There might be a small shock wave from the material in the explosion and that might cause some change to the asteroid’s trajectory but you are correct that it won’t propagate very far in space due to the near vacuum. So if you were close enough, you could get push – but it’s my understanding is that in an explosion you also release high-energy particles (and light) that heat up the surface of the asteroid. The heated up rock (some of which is vaporized) can act like a rocket and propel the asteroid off course.
The vacuum really doesn’t have a lot to do with it. It’s the same if you detonated a nuclear bomb at 30,000 ft. It has to do with the explosion going in all directions with no matter to create a shockwave. In space there is still a large Gamma Ray Burst which will cause the asteroid surface to become ablated. The bomb facing side of the asteroid would have surface material vaporizing at 10km/sec or greater creating an impulse shockwave that would move the asteroid off course. This has to be done way in advance of the potential impact for it to make a difference.
I recommend keeping an eye on the asteroid at the left of the screen once you get towards the end of the article. What occurs caught me quite by surprise.
Oh that’s cool– when you scroll down fast!
This was a great entertaining article. Loved the videos too! Great job to the editors
Excellent, concise article! Love the videos. My book club just read “Space Chronicles” by Neil deGrasse Tyson and he supports ‘nudging’ larger asteroids off course as well. The event in Russia moved this to our collective awareness.

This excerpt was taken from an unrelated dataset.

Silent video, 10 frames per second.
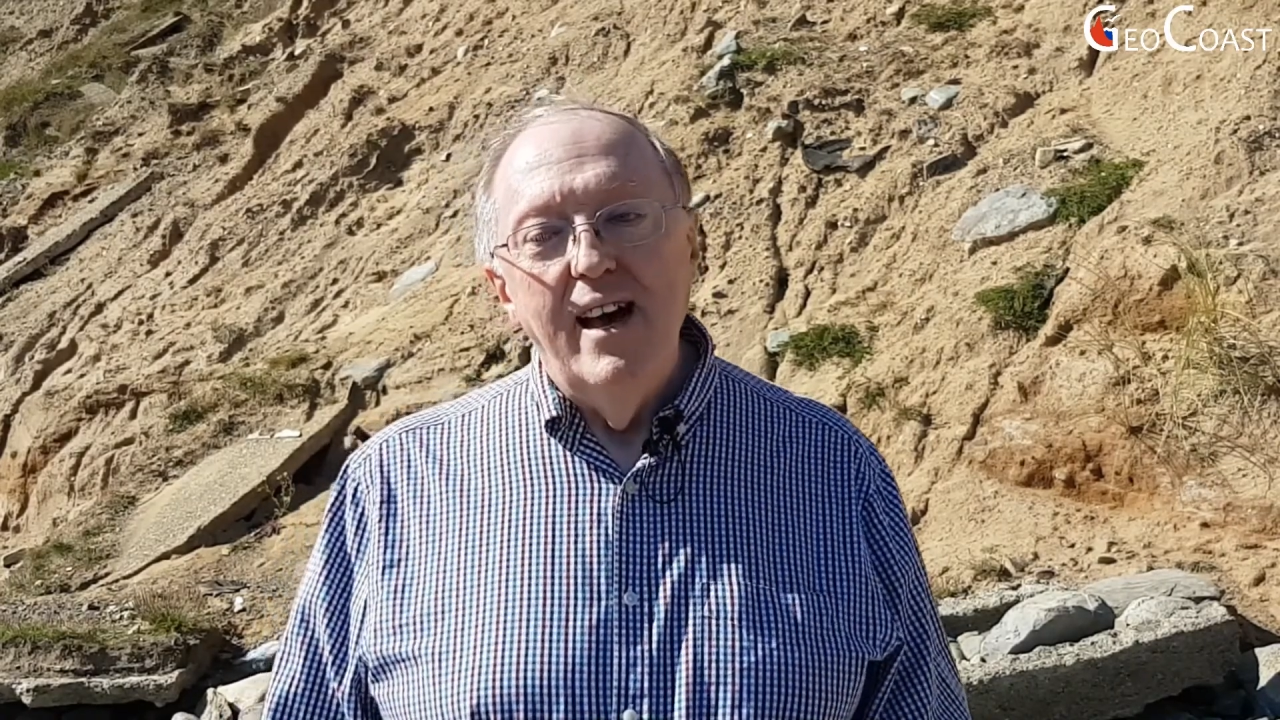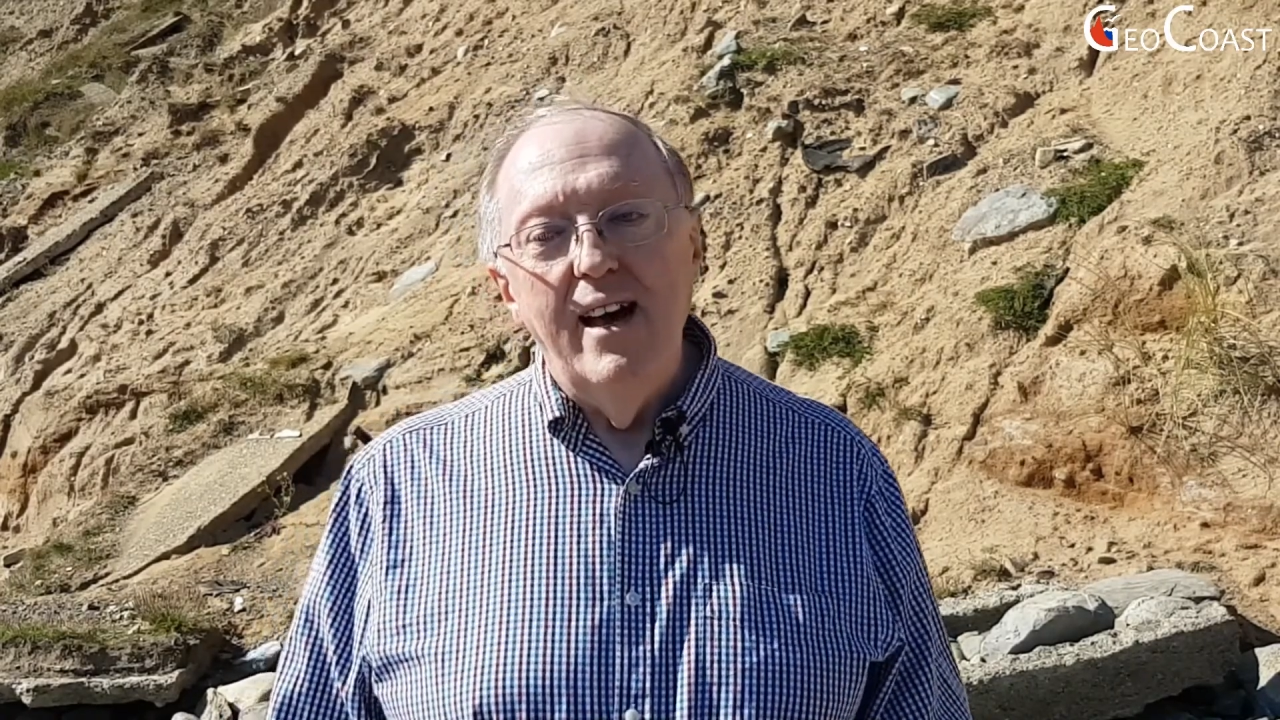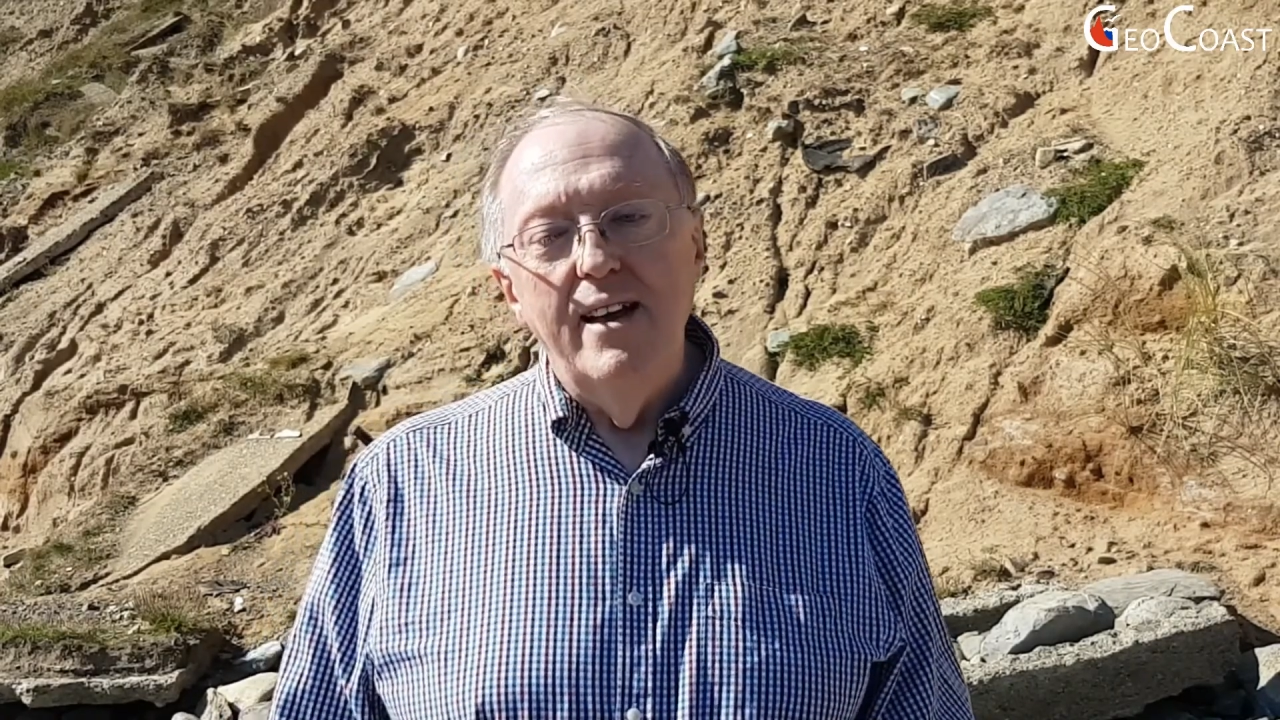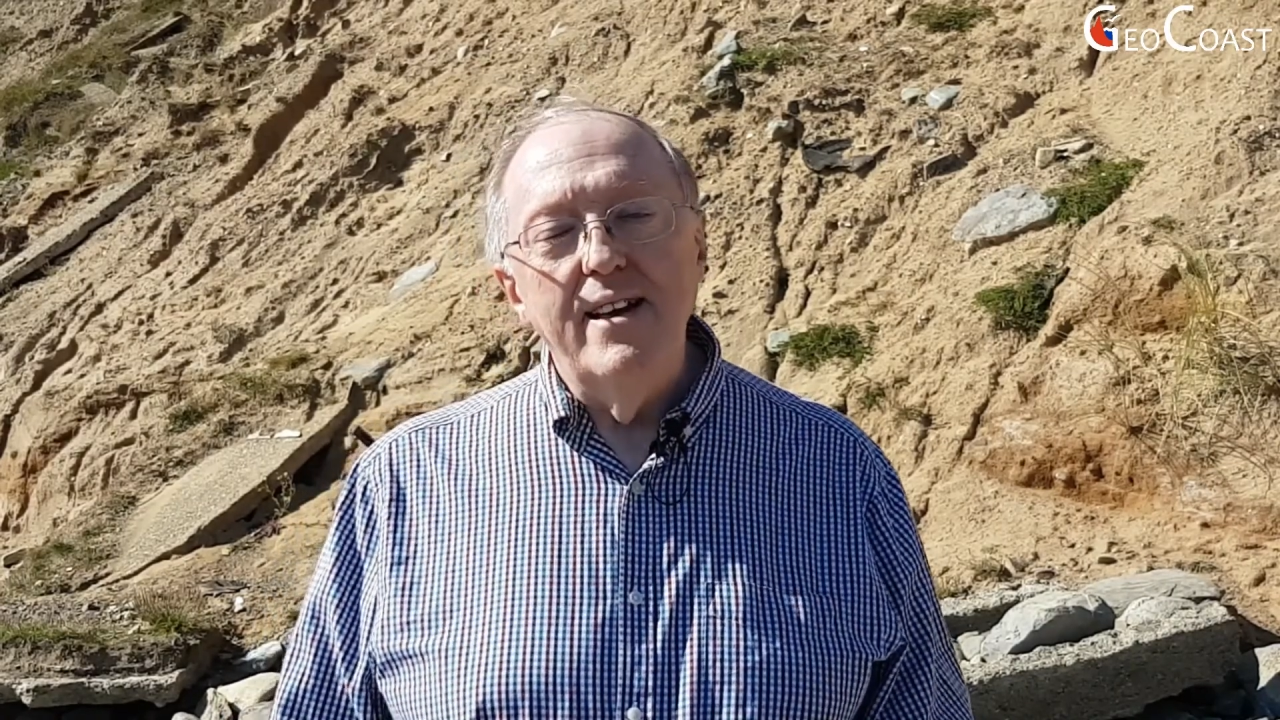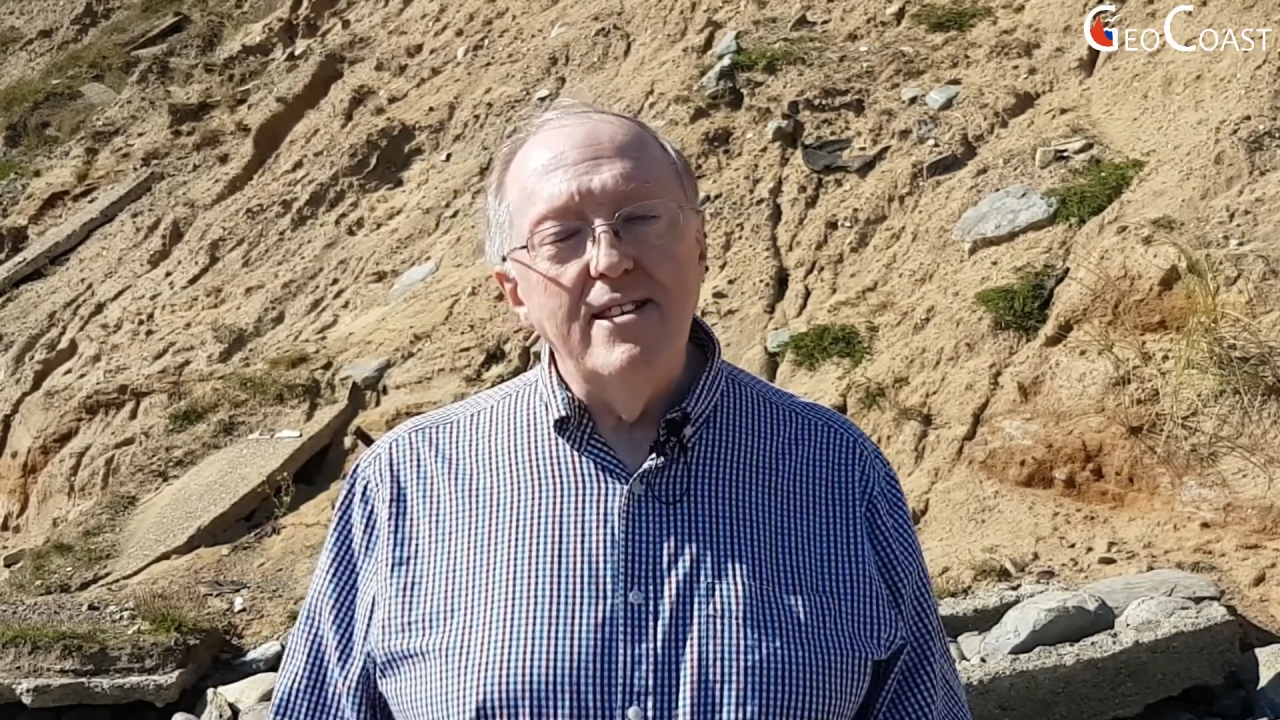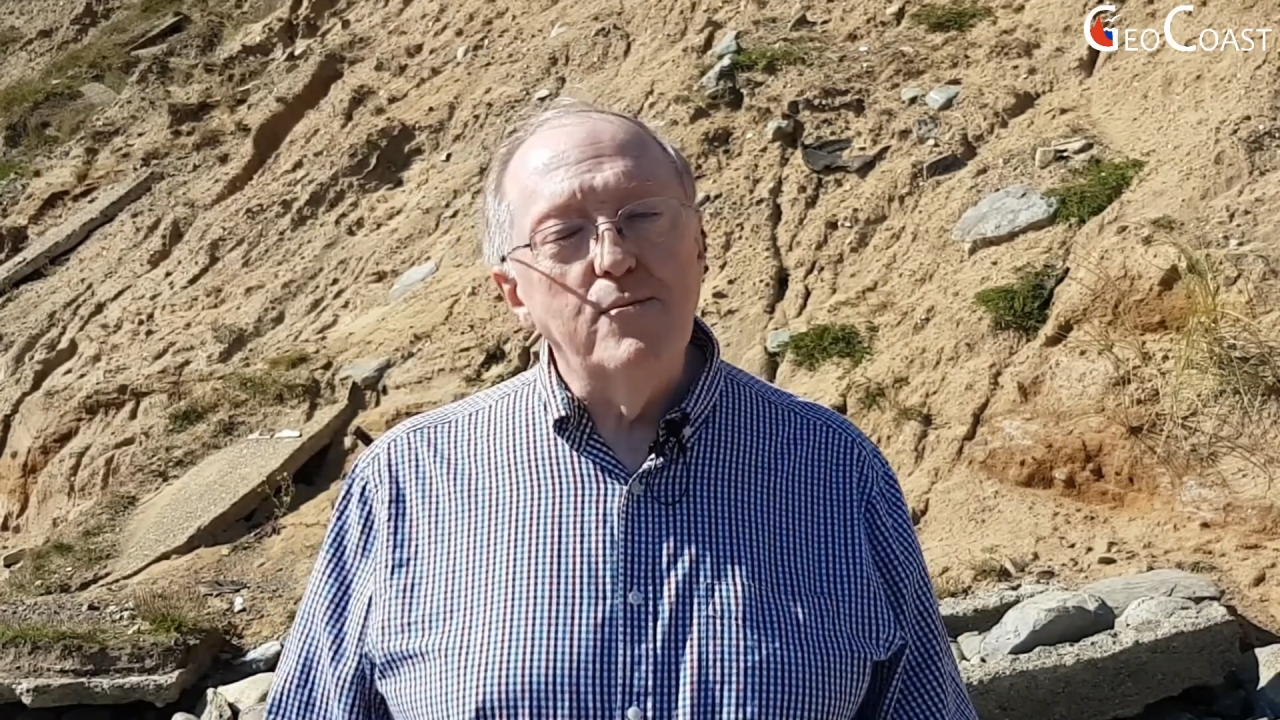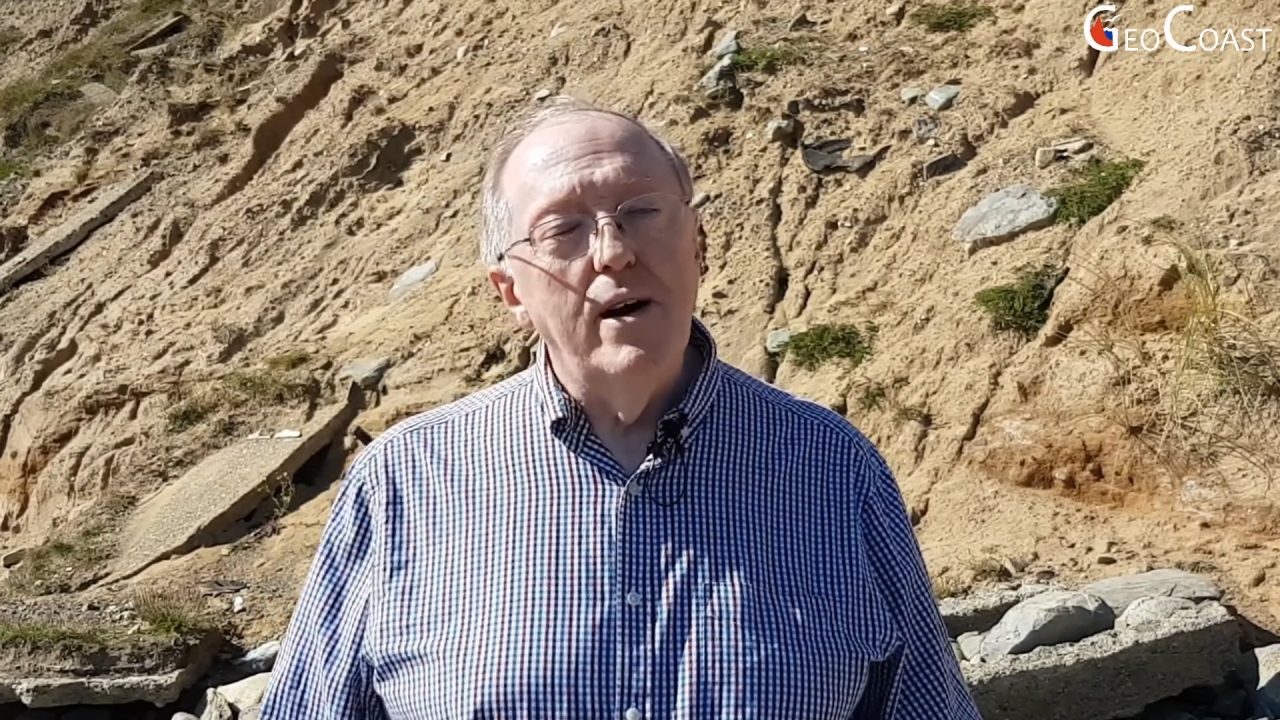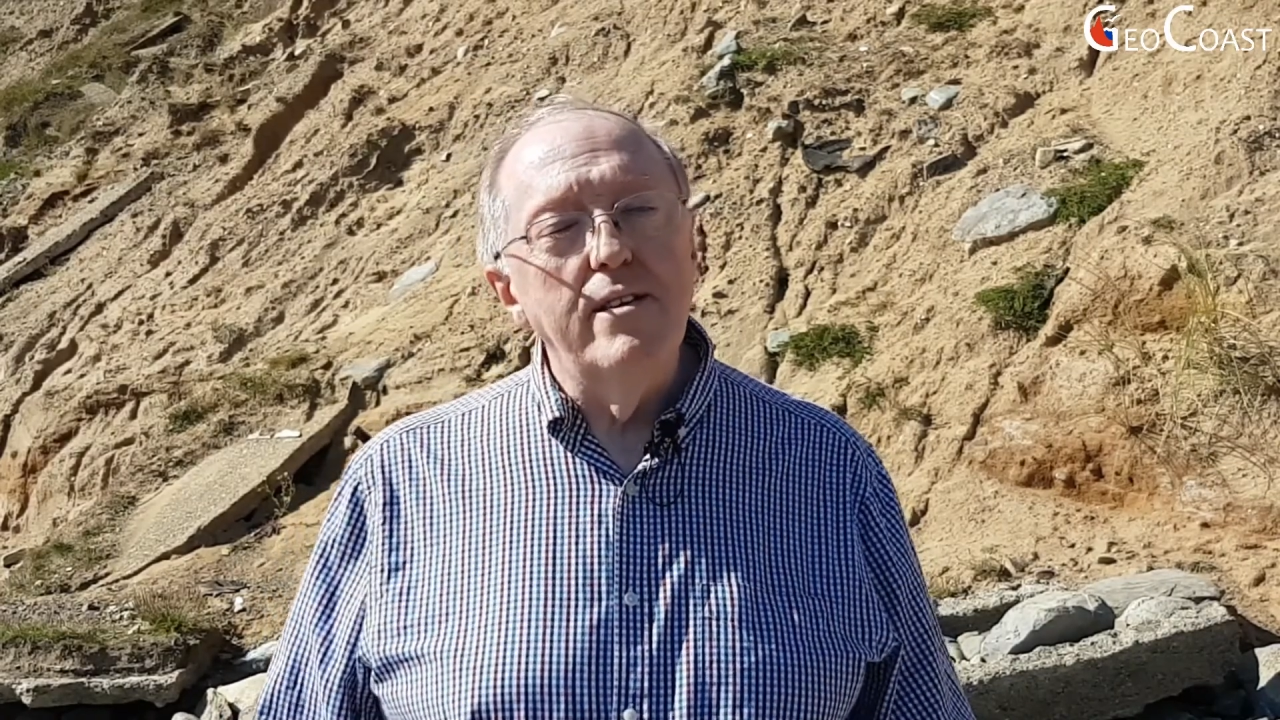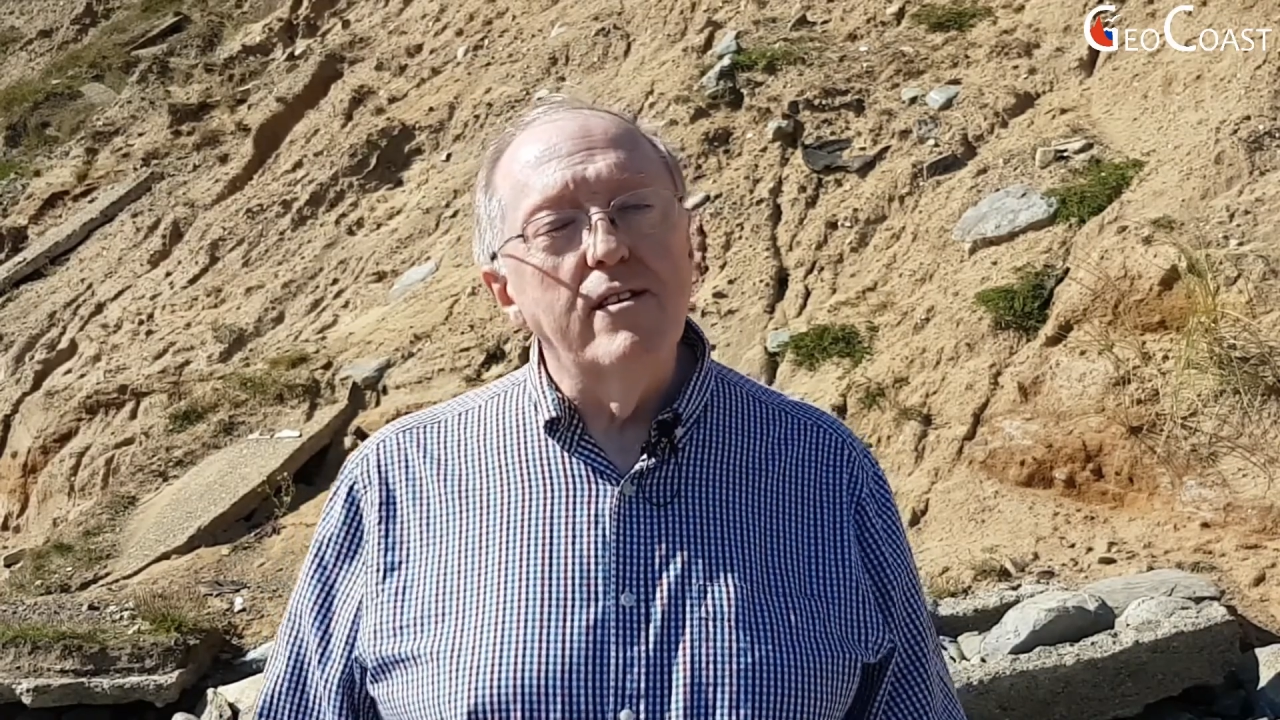and that's why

One of the best things we could perhaps do is to make a serious investment in expanding our civilization. We seem to have lost the collective will and drive to explore space that we had during the space race and it is both a shame and a serious threat to our existence. We have a beautiful place to live here on Earth but it has a serious downside: it is at the bottom of a gravity well, and that is a dangerous position to be in.
We know it has happened and that it will happen again. We are simply playing the odds. But if we aren’t ready it won’t just take out you and I. It will take out Mozart, Newton, Plato and Einstein and all that will remain will be decaying ruins and some worn out space debris.
I suggest watching some of the videos of Neil degass Tyson about how little we invest in NASA and science.
Very creative presentation! I enjoyed the story and the video component.
Nudge the asteroid off track, and how many years, hundreds of years, thousands of years are you going to research for the nudge, to make certain you haven’t altered the asteroid into a direct impact with Earth?
The main questions are what is the accuracy of the prediction and what is maximum achievable deflection? Could we end up turning a near miss into an impact? I’d also suggest picking a deflection that smashes the asteroid into another body like the moon. Less risk of it coming back again.
We really need to have something ready before we spot a problem object. The problem is that politicians will expect the thing to be solved from start to finish in the months we have between first sighting and impact. Doh.
A consortium of nations should plan, fund and build an autonomous installation on the moon that would use multiple asteroid detection technologies and multiple defenses including a device that would intercept and attach to the asteroid and then fire powerful thrusters to alter the trajectory of the threatening asteroid.
Asteroids were once viewed as the vermin of the sky, disrupting astronomical observations by leaving streaks on long-exposure photographic plates used to take pictures of the stars. How times have changed. These remnants of the early solar system are now seen as key targets for space science and, just possibly, for future space commerce.